Defendants moved to dismiss plaintiffs Bivens and state law claims. 4 The magistrate judge decided that all claims but the Title YII claims were preempted by the Civil Service Reform Act (“CSRA”), Pub. L.No. 95-454, 92 Stat. 1111 (1978). The magistrate judge held, in the alternative, that plaintiff failed to establish the violation of a federally protected right sufficient to sustain a Bivens claim. Accordingly, the magistrate judge granted the motion to dismiss the Bivens and state law claims. Plasai timely appealed the magistrate judge’s dismissal of the Bivens claim and her claim under state law for intentional infliction of emotional distress. 5 Because we agree that Plasai has not established the violation of a federally protected right, and that the magistrate judge correctly determined that the CSRA preempts her state law claim for intentional infliction of emotional distress, we affirm the dismissal.

II.

We review the magistrate judge’s summary judgment ruling de novo.

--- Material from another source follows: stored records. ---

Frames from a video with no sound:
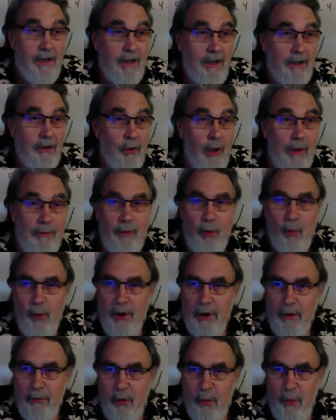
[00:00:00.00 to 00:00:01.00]
So have a
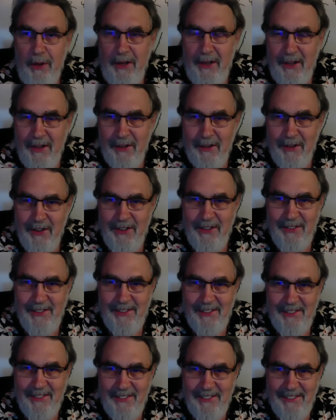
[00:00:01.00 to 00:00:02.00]
wonderful weekend.
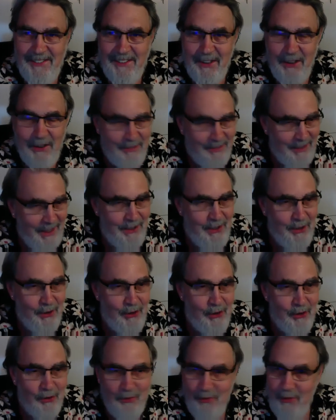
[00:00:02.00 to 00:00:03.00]
I know
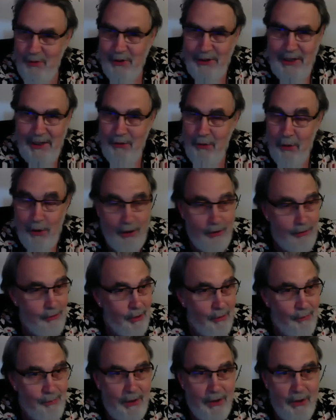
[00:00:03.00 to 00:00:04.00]
you're here.
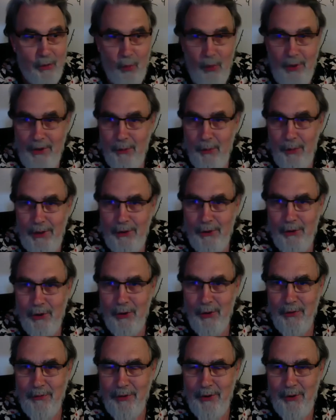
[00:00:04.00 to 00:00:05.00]
I'll be into week
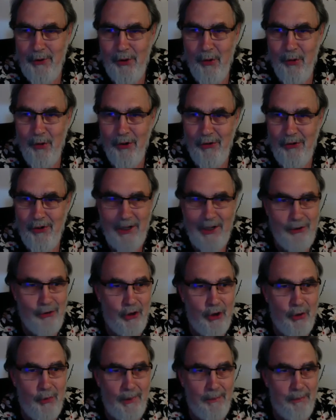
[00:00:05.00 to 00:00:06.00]
2 of a new course. You had your
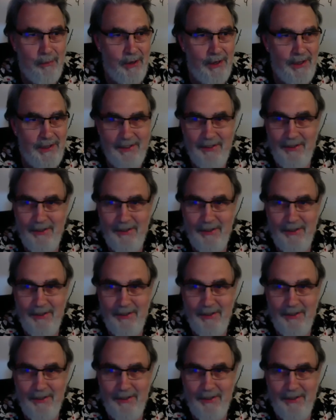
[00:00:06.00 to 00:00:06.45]
2-week break.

See Lockette v. Greyhound Lines, Inc., 817 F.2d 1182, 1185 (5th Cir.1987) (“[Tjhis court applies the same standard of review to the findings and conclusions of the magistrate that we would apply to a decision of the district court.”) and Hanks v. Transcontinental Gas Pipe Line Corp., 953 F.2d 996, 997 (5th Cir.1992) (“This court reviews the *290 grant of summary judgment motion de novo, using the same criteria used by the district court in the first instance.”). Summary judgment is appropriate where the record shows “that there is no genuine issue as to any material fact and that the moving party is entitled to a judgment as a matter of law.” Fed.R.Civ.R. 56(c); Celotex Corp. v. Catrett, 477 U.S. 317, 322, 106 S.Ct. 2548, 91 L.Ed.2d 265 (1986). Facts and inferences reasonably drawn from those facts should be taken in the light most favorable to the non-moving party. Eastman Kodak Co. v. Image Technical Services, Inc., 504 U.S. 451, 456, 112 S.Ct. 2072, 119 L.Ed.2d 265 (1992); Huckabay v. Moore, 142 F.3d 233, 238 (5th Cir.1998). Where the non-moving party fails to establish “the existence of an element essential to that party’s case, and on which that party will bear the burden of proof at trial,” no genuine issue of material fact can exist. Celotex, 477 U.S. at 322-23, 106 S.Ct. 2548.

III.

On appeal, Plasai asserts three points of error: 1) that the district court incorrectly determined that her Bivens claim failed to allege the violation of a federally protected right; 2) that the district court incorrectly determined that her Bivens claim was preempted by the CSRA; and 3) that the district court incorrectly determined that her state law claim for intentional infliction of emotional distress is preempted by the CSRA.

A. Plasai’s Bivens claim does not assert a violation of a federally protected right.

Plasai claims that the government’s search and seizure of her work computer constituted a civil rights violation under Bivens v. Six Unknown Agents of the Federal Bureau of Narcotics, 403 U.S. 388, 91 S.Ct. 1999, 29 L.Ed.2d 619 (1971). On appeal, she argues that the government interfered with her constitutional right to prevent the “possible criminal and subversive activity of Ms.